DATA FOR ANALYSIS section start

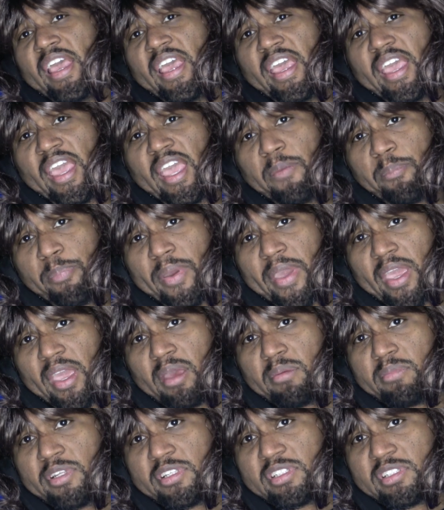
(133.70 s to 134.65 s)
Hey,
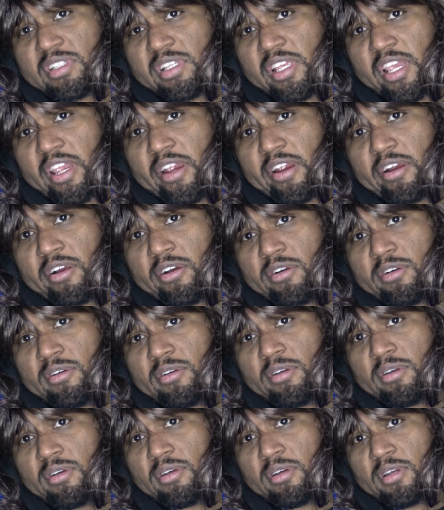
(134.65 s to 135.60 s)
Pam, this is Carol.
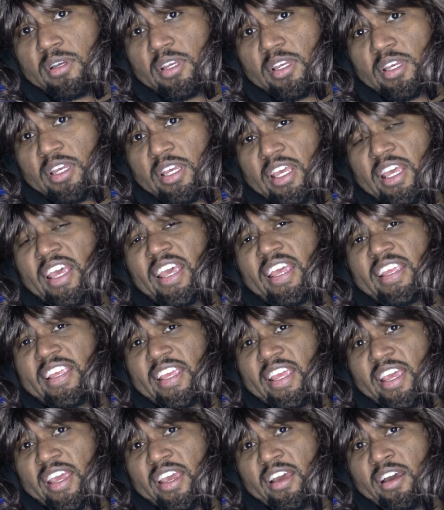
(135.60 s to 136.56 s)

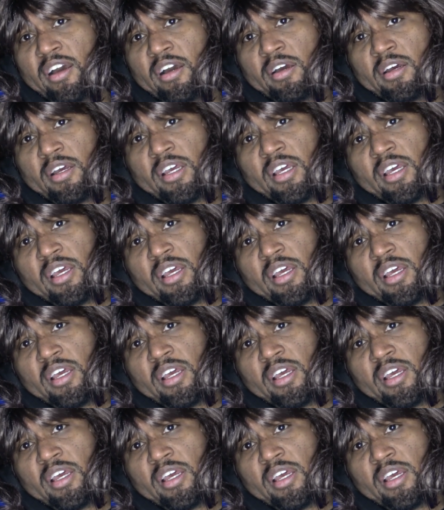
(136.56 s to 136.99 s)
Yeah.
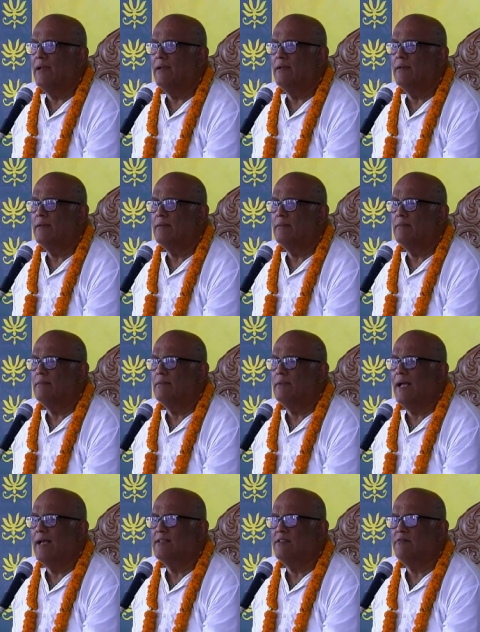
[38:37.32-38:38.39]
And
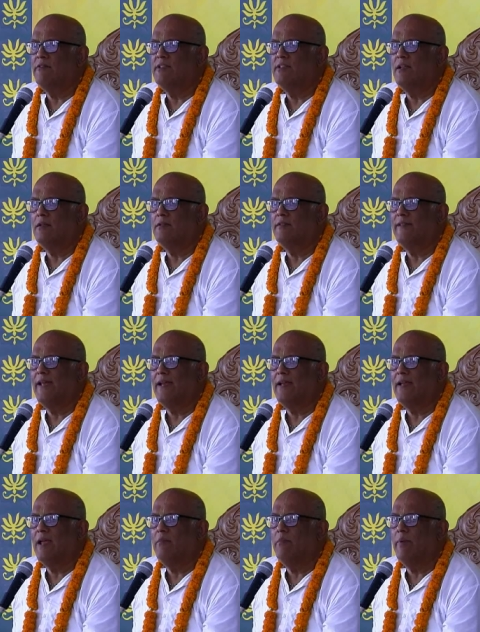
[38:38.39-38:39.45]
as a result of
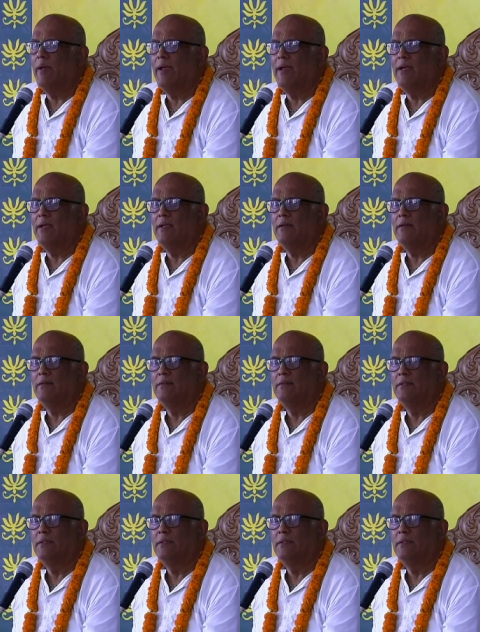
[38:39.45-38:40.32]
that campaign,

DATA FOR ANALYSIS section end

Each line from the one that holds "(136.56 s to 136.99 s)" through the end of the entries must be returned exactly, while any pictures stay out.

RESPONSE BELOW
(136.56 s to 136.99 s)
Yeah.
[38:37.32-38:38.39]
And
[38:38.39-38:39.45]
as a result of
[38:39.45-38:40.32]
that campaign,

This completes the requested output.